**About this task**
Copy everything in the records, character for character, except images.

**Stored data**

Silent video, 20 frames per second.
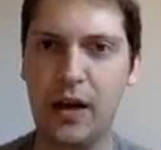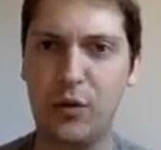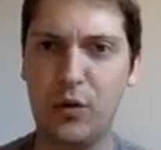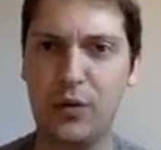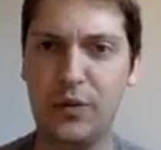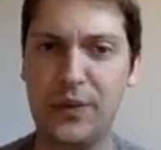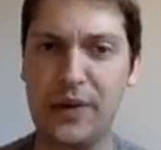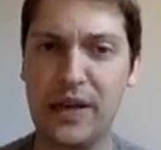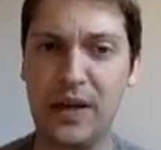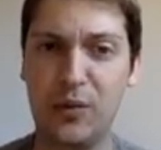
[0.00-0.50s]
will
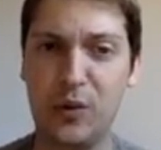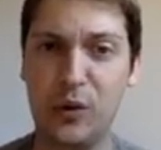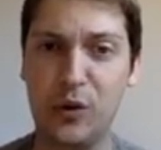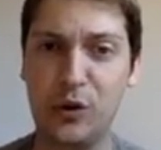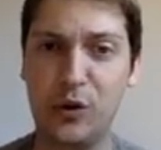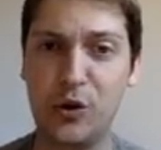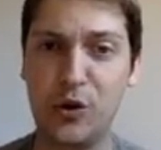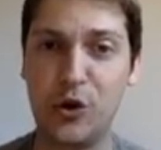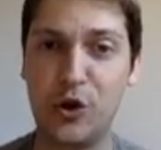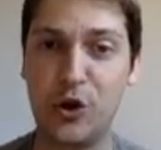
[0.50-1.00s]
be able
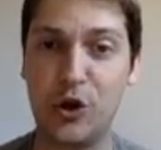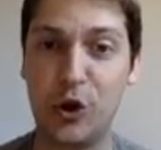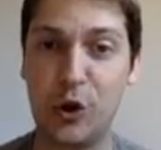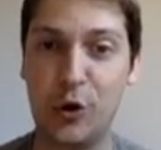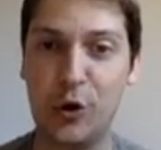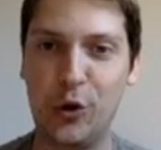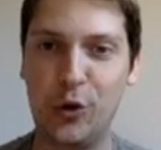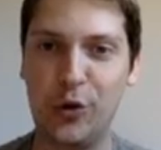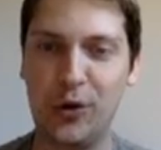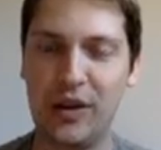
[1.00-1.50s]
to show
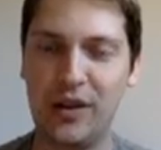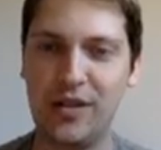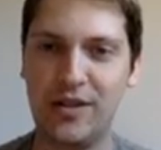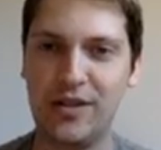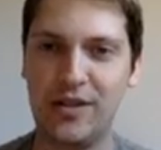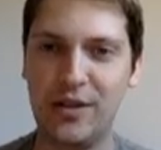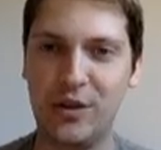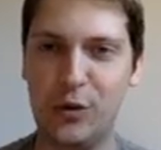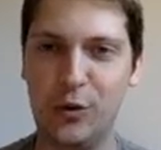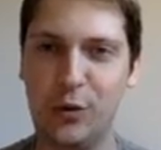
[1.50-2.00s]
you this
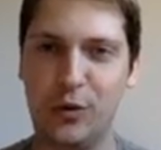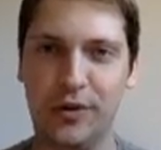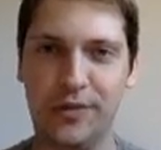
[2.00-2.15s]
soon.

**Exercise output**
Silent video, 20 frames per second.
[0.00-0.50s]
will
[0.50-1.00s]
be able
[1.00-1.50s]
to show
[1.50-2.00s]
you this
[2.00-2.15s]
soon.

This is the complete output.